# Salary Prediction with Machine Learning

### Explanation

The main goal of this project is to build a machine learning model that accurately predicts the salaries of baseball players.

### About Dataset

A data frame with 322 observations of major league players on the following 20 variables:

* **AtBat**: Number of times at bat in 1986
 
* **Hits**: Number of hits in 1986
 
* **HmRun**: Number of home runs in 1986
 
* **Runs**: Number of runs in 1986
 
* **RBI**: Number of runs batted in in 1986
 
* **Walks**: Number of walks in 1986
 
* **Years**: Number of years in the major leagues
 
* **CAtBat**: Number of times at bat during his career
 
* **CHits**: Number of hits during his career
 
* **CHmRun**: Number of home runs during his career
 
* **CRuns**: Number of runs during his career
 
* **CRBI**: Number of runs batted in during his career
 
* **CWalks**: Number of walks during his career
 
* **League**: A factor with levels A and N indicating player's league at the end of 1986

* **Division**: A factor with levels E and W indicating player's division at the end of 1986
 
* **PutOuts**: Number of put outs in 1986
 
* **Assists**: Number of assists in 1986
 
* **Errors**: Number of errors in 1986
 
* **Salary**: 1987 annual salary on opening day in thousands of dollars
 
* **NewLeague**: A factor with levels A and N indicating player's league at the beginning of 1987

### Importing Dataset and Libraries

In [None]:
import numpy as np
import warnings
import pandas as pd
import seaborn as sns
import matplotlib.pyplot as plt
import plotly.express as px
from sklearn.metrics import mean_squared_error, mean_absolute_error
from sklearn.preprocessing import StandardScaler, RobustScaler

from sklearn.metrics import mean_squared_error
from sklearn.model_selection import train_test_split, GridSearchCV, cross_validate, cross_val_score, validation_curve

from catboost import CatBoostRegressor
from lightgbm import LGBMRegressor
from sklearn.ensemble import RandomForestRegressor, GradientBoostingRegressor
from sklearn.linear_model import LinearRegression, Ridge, Lasso, ElasticNet
from sklearn.neighbors import KNeighborsRegressor
from sklearn.svm import SVR
from sklearn.tree import DecisionTreeRegressor
from xgboost import XGBRegressor

pd.set_option('display.max_columns', None)
pd.set_option('display.width', 170)
pd.set_option('display.max_rows', 20)
pd.set_option('display.float_format', lambda x: '%.3f' % x)
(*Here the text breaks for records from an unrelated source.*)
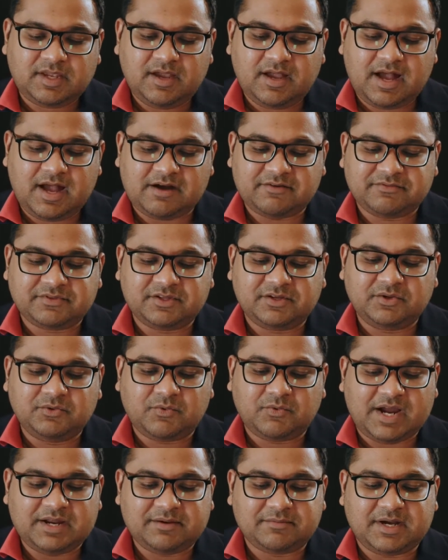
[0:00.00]
After the
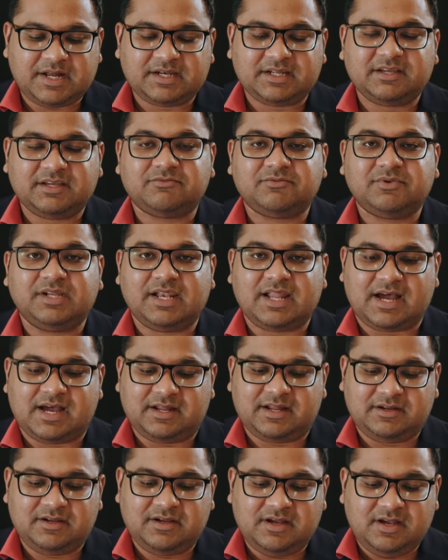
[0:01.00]
white man give we
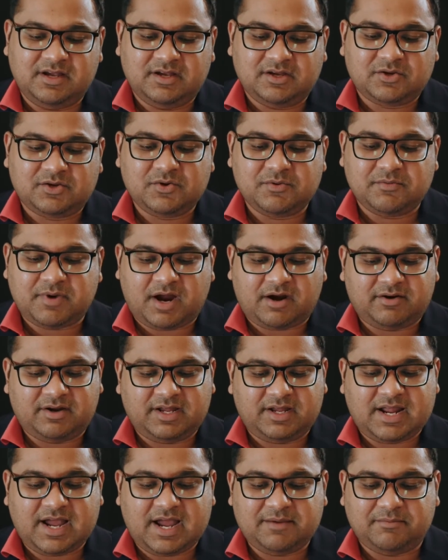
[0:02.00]
land, Kumari
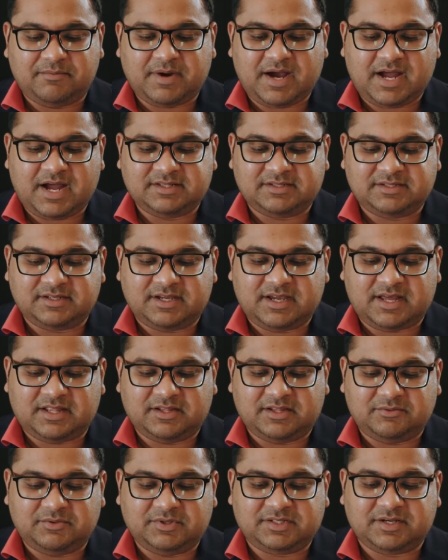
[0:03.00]
and I band
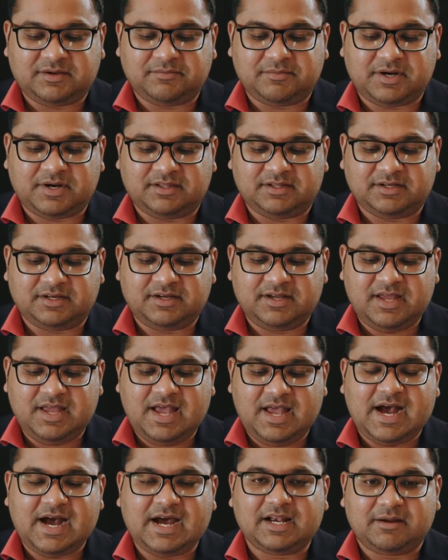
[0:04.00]
together with her mother
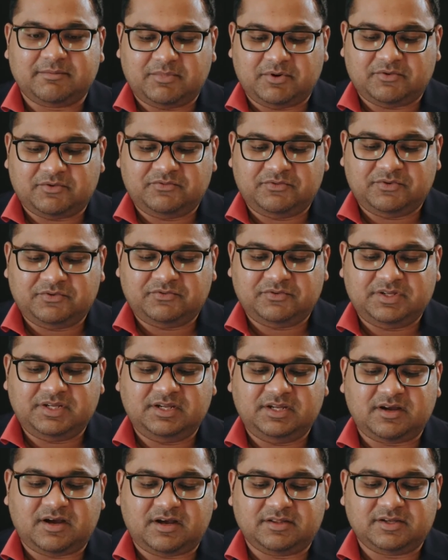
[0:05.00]
and about
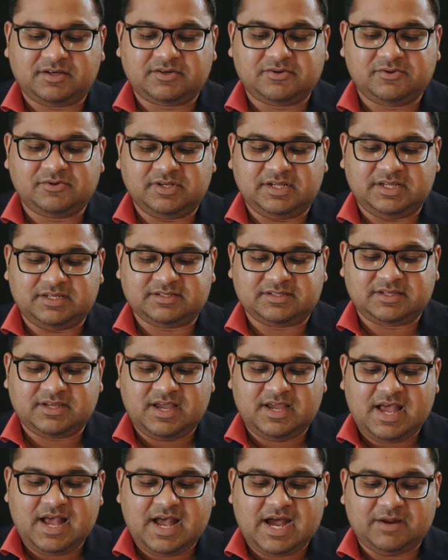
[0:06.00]
15 other coolies,
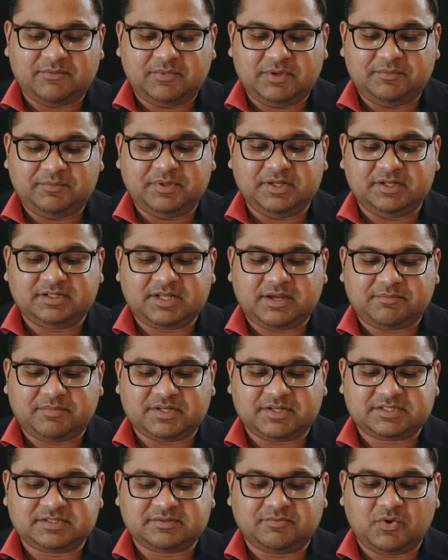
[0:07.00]
and we build up a
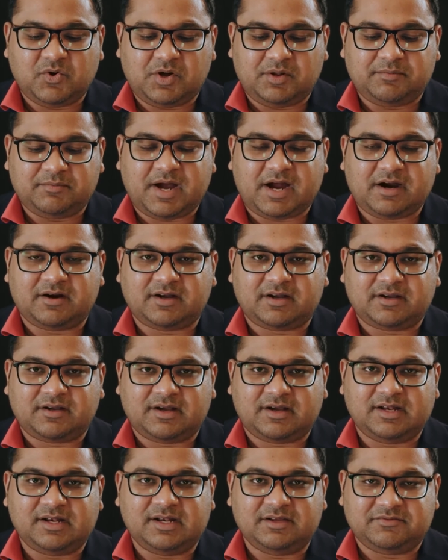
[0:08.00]
small barrack
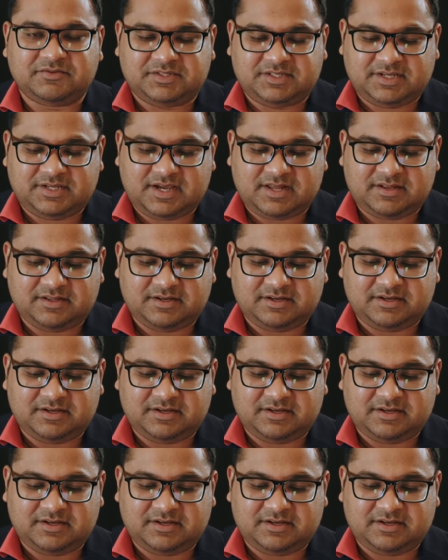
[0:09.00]
and live together.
from sklearn.exceptions import ConvergenceWarning

warnings.simplefilter(action='ignore', category=FutureWarning)
warnings.simplefilter(action="ignore", category=ConvergenceWarning)

In [None]:
hitters = pd.read_csv("/kaggle/input/hitters-baseball-data/Hitters.csv")
df = hitters.copy()
df.head()

### Exploratory Data Analysis

#### Basic Information

In [None]:
def check_df(dataframe):
    print("---------------Head---------------")
    print(dataframe.head())
    print("---------------Shape---------------")
    print(dataframe.shape)
    print("---------------Describe---------------")
    print(dataframe.describe().T)
    print("---------------Null Values---------------")
    print(dataframe.isnull().sum())
    print("---------------Tail---------------")
    print(dataframe.tail())
    print("---------------Types---------------")
    print(dataframe.dtypes)

check_df(df)

In [None]:
def grab_col_names(dataframe, cat_th=10, car_th=20):
    """

    It gives the names of categorical, numerical and categorical but cardinal variables in the data set.
     Note: Categorical variables with numerical appearance are also included in categorical variables.

    Parameters
    ------
        dataframe: dataframe
                The dataframe from which variable names are to be retrieved
        cat_th: int, optional
                Class threshold for numeric but categorical variables
        car_th: int, optinal
                Class threshold for categorical but cardinal variables

    Returns
    ------
        cat_cols: list
                Categorical Variables List
        num_cols: list
                Numeric Variables List
        cat_but_car: list
                Cardinal Variables List That Seems Categorical

    Examples
    ------
        import seaborn as sns
        df = sns.load_dataset("iris")
        print(grab_col_names(df))


    Notes
    ------
        cat_cols + num_cols + cat_but_car = Total Number of Variables
        cat_cols includes num_but_cat
        The sum of 3 lists with return is equal to the total number of variables: cat_cols + num_cols + cat_but_car = number of variables

    """


    # cat_cols, cat_but_car
    cat_cols = [col for col in dataframe.columns if dataframe[col].dtypes == "O"]
    num_but_cat = [col for col in dataframe.columns if dataframe[col].nunique() < cat_th and
                   dataframe[col].dtypes != "O"]
    cat_but_car = [col for col in dataframe.columns if dataframe[col].nunique() > car_th and
                   dataframe[col].dtypes == "O"]
    cat_cols = cat_cols + num_but_cat
    cat_cols = [col for col in cat_cols if col not in cat_but_car]

    # num_cols
    num_cols = [col for col in dataframe.columns if dataframe[col].dtypes != "O"]
    num_cols = [col for col in num_cols if col not in num_but_cat]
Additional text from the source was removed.